:: Task requirements ::
In the copy, leave out the pictures and repeat all records exactly.

:: Stored data ::
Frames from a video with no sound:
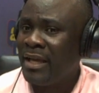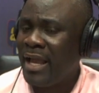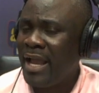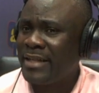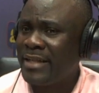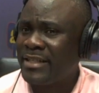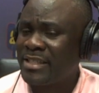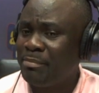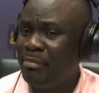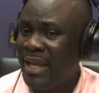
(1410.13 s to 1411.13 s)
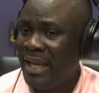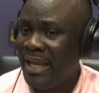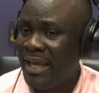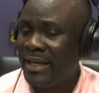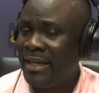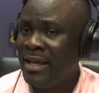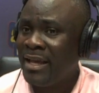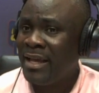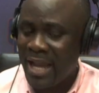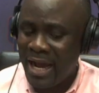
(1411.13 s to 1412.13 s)
86 million
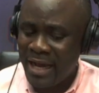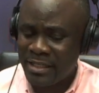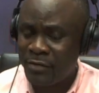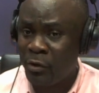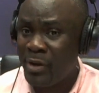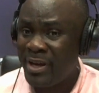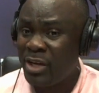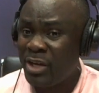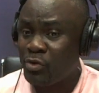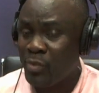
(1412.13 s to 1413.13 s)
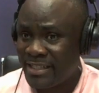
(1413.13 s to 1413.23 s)
Ghana cedis for 2020.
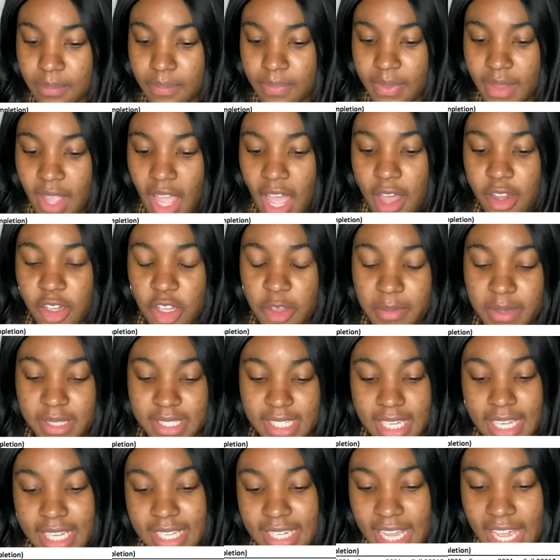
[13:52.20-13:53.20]
I'll only be
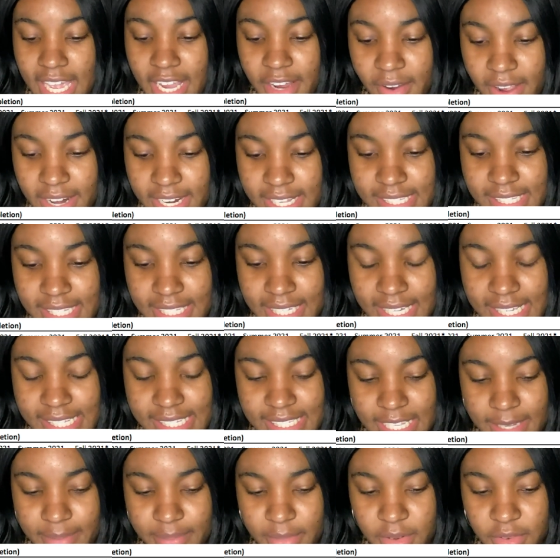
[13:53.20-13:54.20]
taking 8 credits, like I
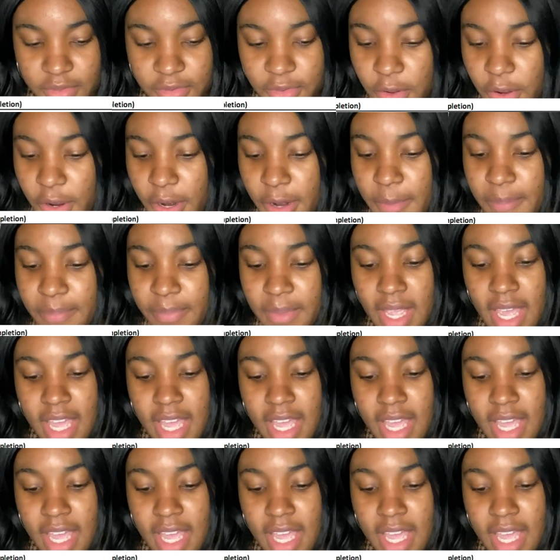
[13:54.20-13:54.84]
said before,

:: Worked solution ::
Frames from a video with no sound:
(1410.13 s to 1411.13 s)
(1411.13 s to 1412.13 s)
86 million
(1412.13 s to 1413.13 s)
(1413.13 s to 1413.23 s)
Ghana cedis for 2020.
[13:52.20-13:53.20]
I'll only be
[13:53.20-13:54.20]
taking 8 credits, like I
[13:54.20-13:54.84]
said before,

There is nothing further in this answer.